Wednesday, October 27, 2010

Madame X

The main reason I wanted to stitch one of Leigh's Ladies of the Night series is the challenge of working a piece with so much black on it.  How on earth do you stitch a piece with black hair against a black gown with a black cloak and black birds and not have it be a blot of black ink?  Of course Leigh Designs separates these areas through the use of gray and purple, but still....

I hope the use of texture will make the black areas separate.  I'm not sure you will be able to see the differences I put into the canvas except in person but I am going to try.

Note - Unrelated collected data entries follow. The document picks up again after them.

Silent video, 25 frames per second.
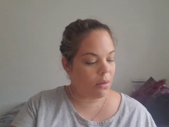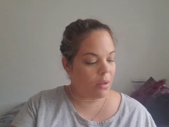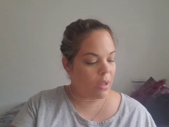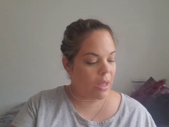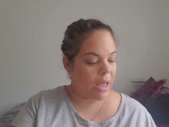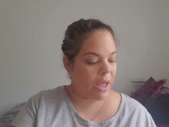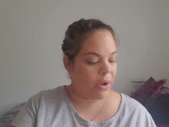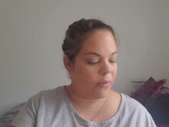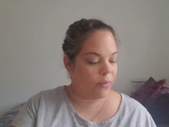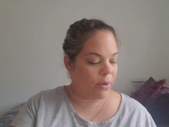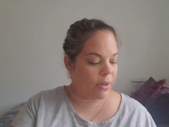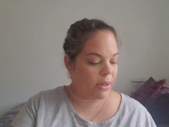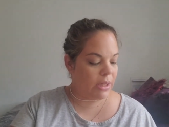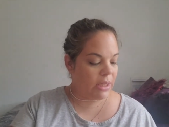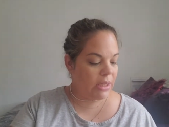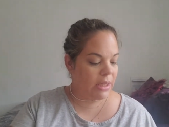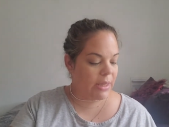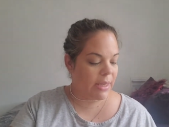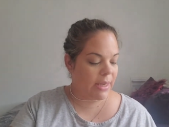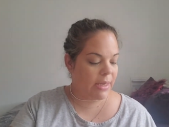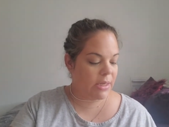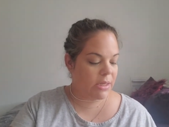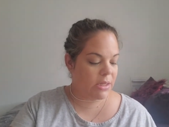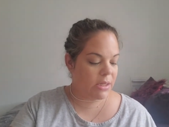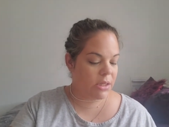really
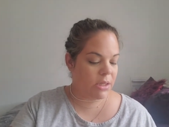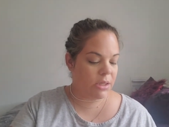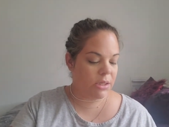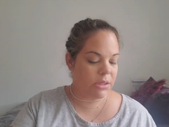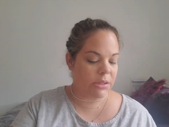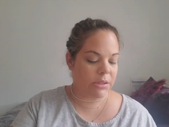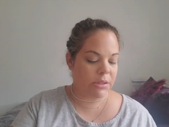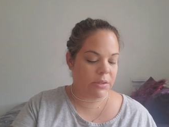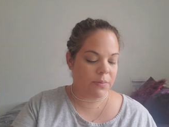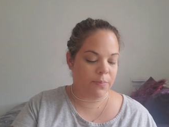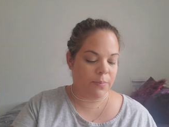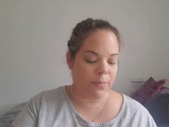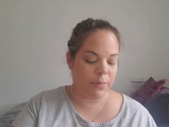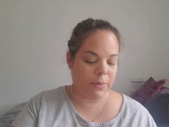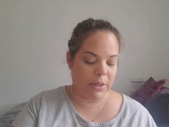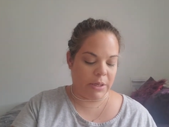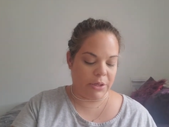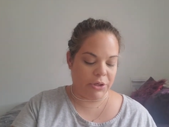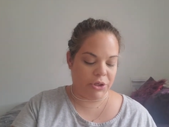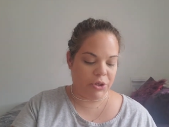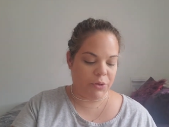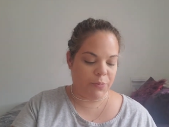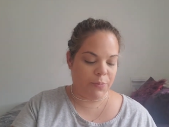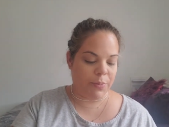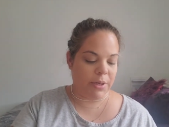like this
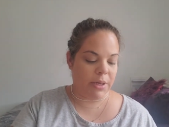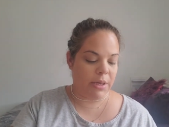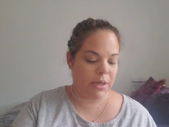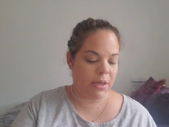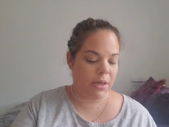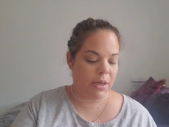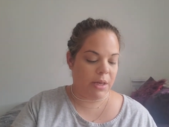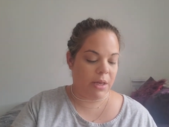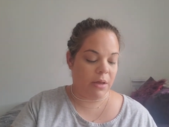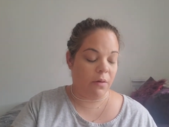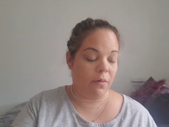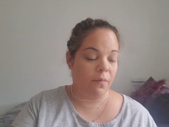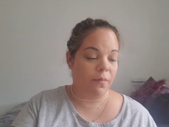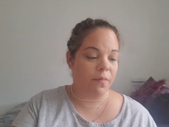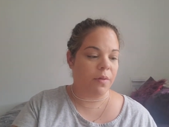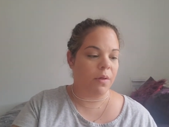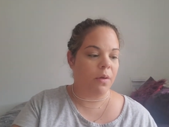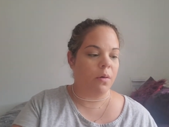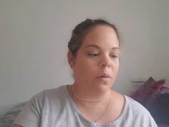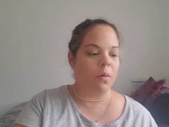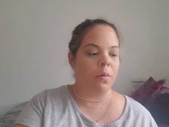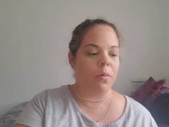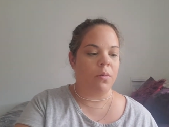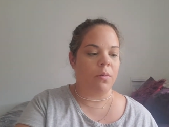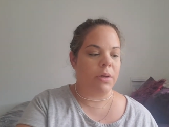blush by e.l.f., the
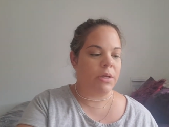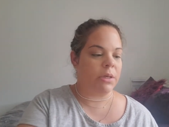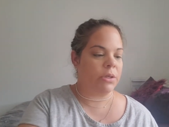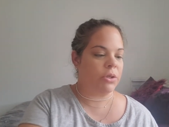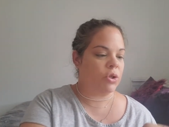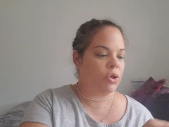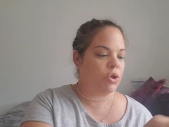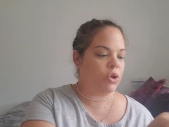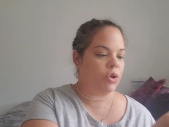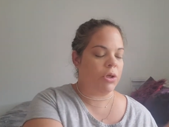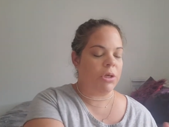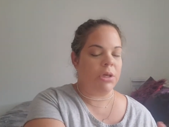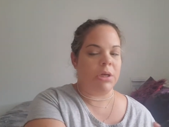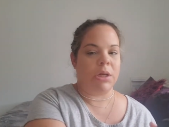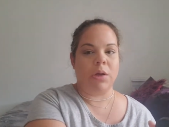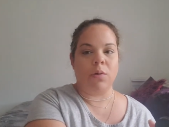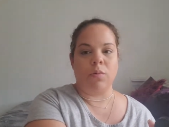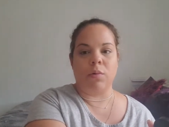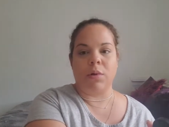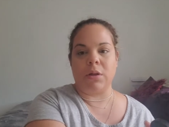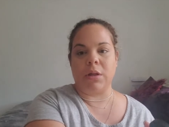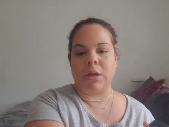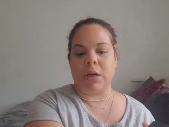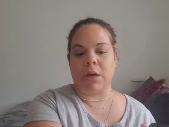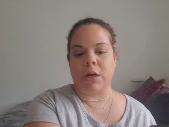Always Cheeky
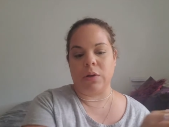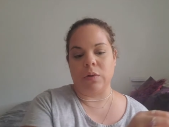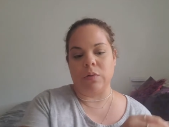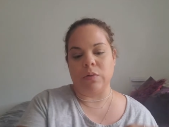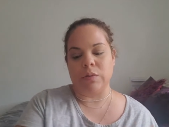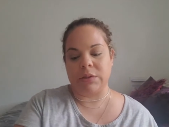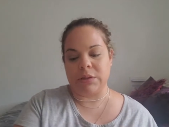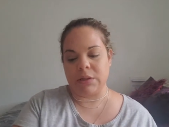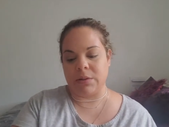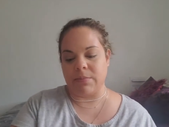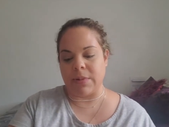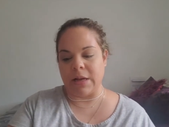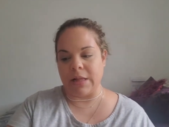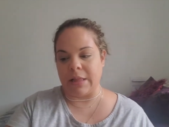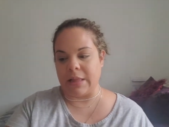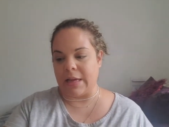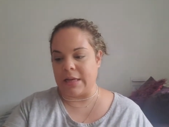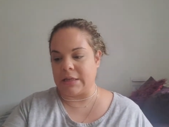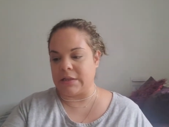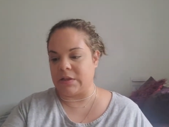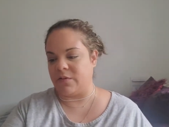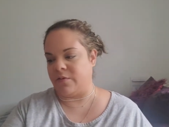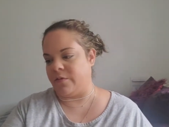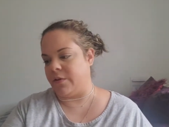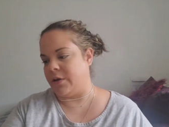one that I used in my
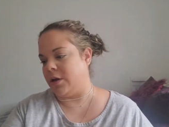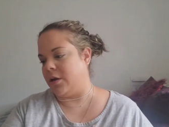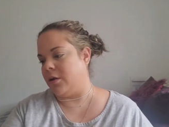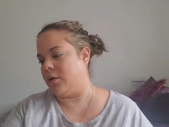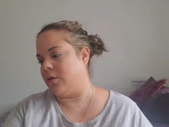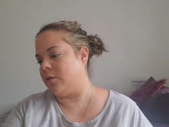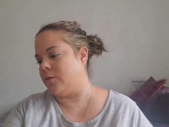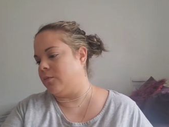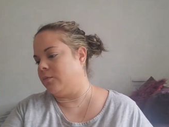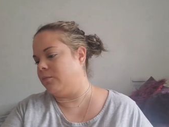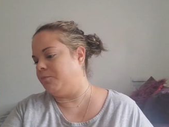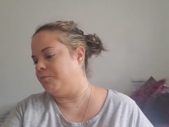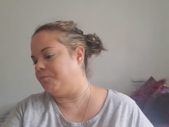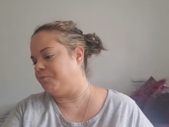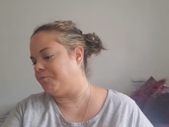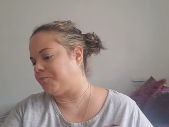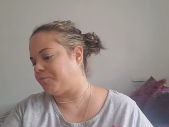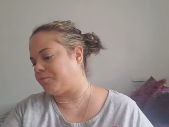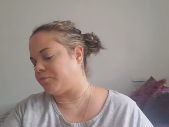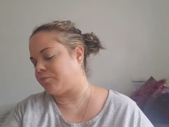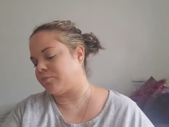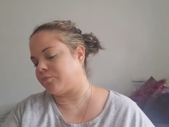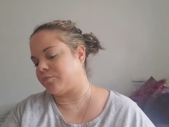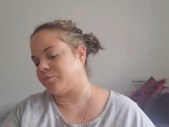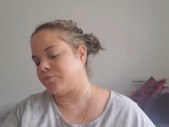last video.
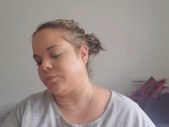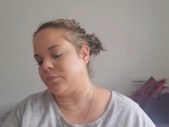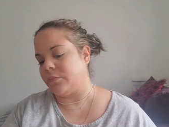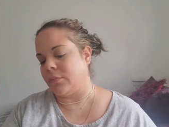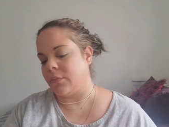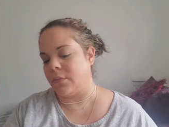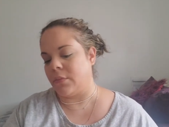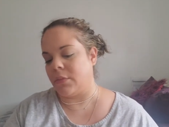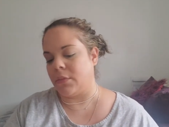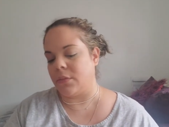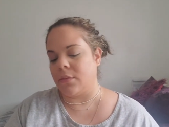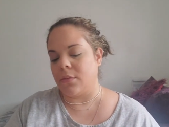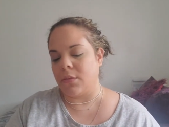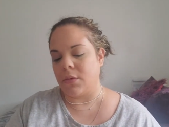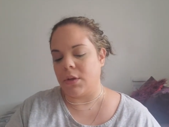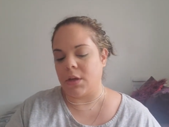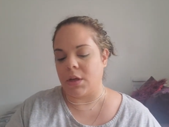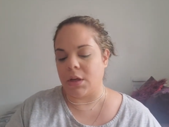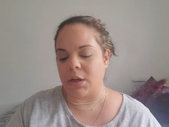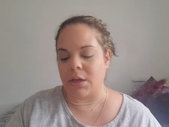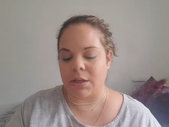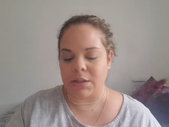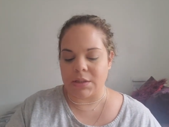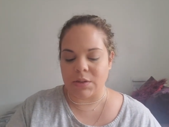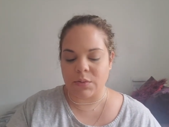
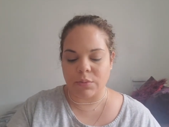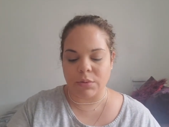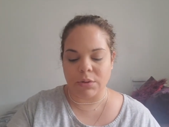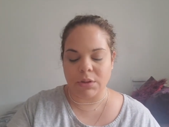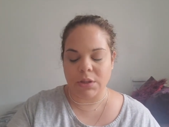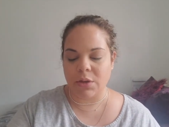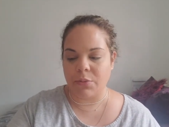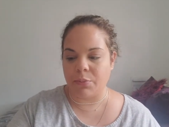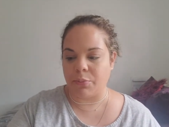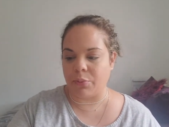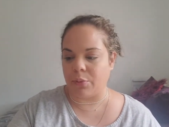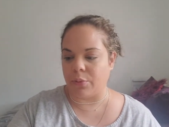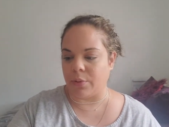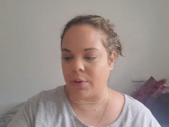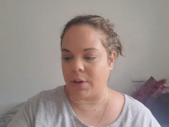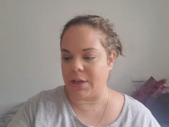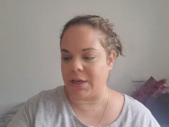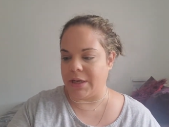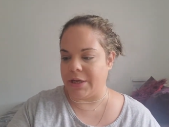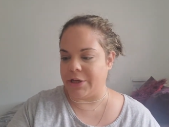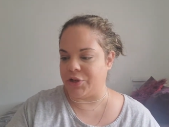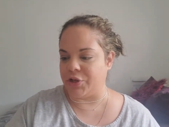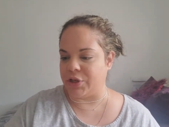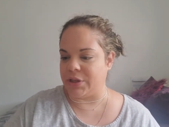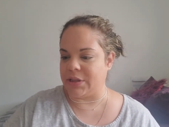It's really
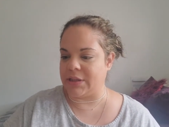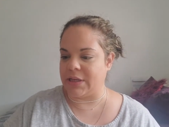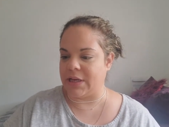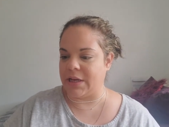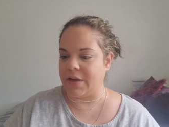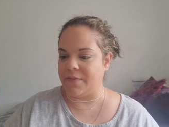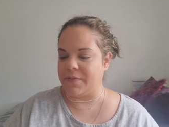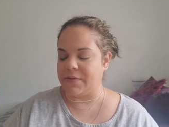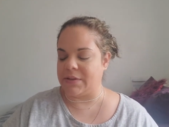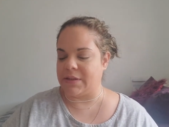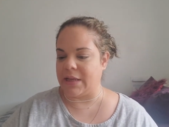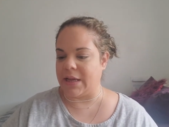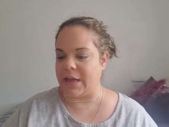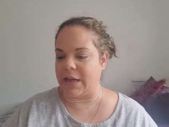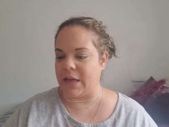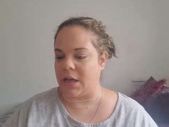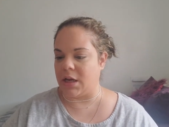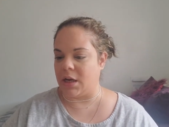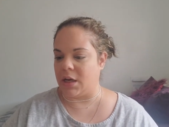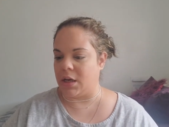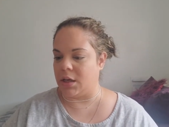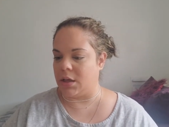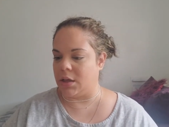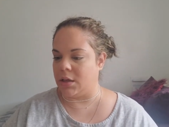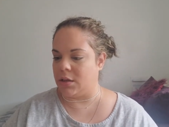pretty. It just gives like
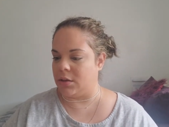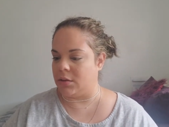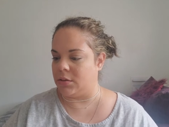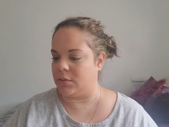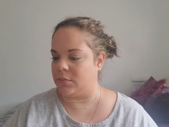a,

This is one source of inspiration--John Singer Sargent's Madame X portrait.  Isn't that gown amazing?!
http://www.themasterpiececards.com/famous-paintings-reviewed/bid/23543/Famous-Paintings-Madame-X

Before I forget, I updated the Chilly Hollow Stitch Guides blog with a short article on Bongo canvases which have guides available.
http://chstitchguides.blogspot.com/2010/10/bongo-does-stitch-guides.html

Jane, back to basketweaving that amazing gown and watching Sherlock on PBS
http://www.pbs.org/wgbh/masterpiece/sherlock/watch.html

Written by Jane/Chilly Hollow Blogging at http://chillyhollownp.blogspot.com Archived Yahoo 360 postings at http://profiles.yahoo.com/chillyhollow

8 comments:

Donna said...

I knew this canvas reminded me of something - Madame X! I think I spent an hour looking at this painting the last time I was at the Met.

The Chilly Hollow Needlepoint Adventure said...

It's been years since I lived in NYC but I have stared at her for a long time, too. It's a great painting.

palma said...

One word: wow

NCPat said...

Madame X is amazing as will this be....do I detect a glimmer along the cleavage?

The Chilly Hollow Needlepoint Adventure said...

No glimmer at the neckline, Pat. Sorry.

NCPat said...

Must be my monitor!

Susan Benford said...

So glad you enjoyed the photo (and I hope the art history post, too) of "Madame X".

If you're looking to stitch an equally confident man, here's a suggestion:

http://www.themasterpiececards.com/famous-paintings-reviewed/bid/21139/Famous-Painters-Frans-Hals-and-The-Laughing-Cavalier

I'd love to see how you'd handle his sleeves!

The Chilly Hollow Needlepoint Adventure said...

Susan, have you seen Gay Ann Rogers' Portrait of Elizabeth 1? It's class #206 about half way down. That's how those sleeves are done!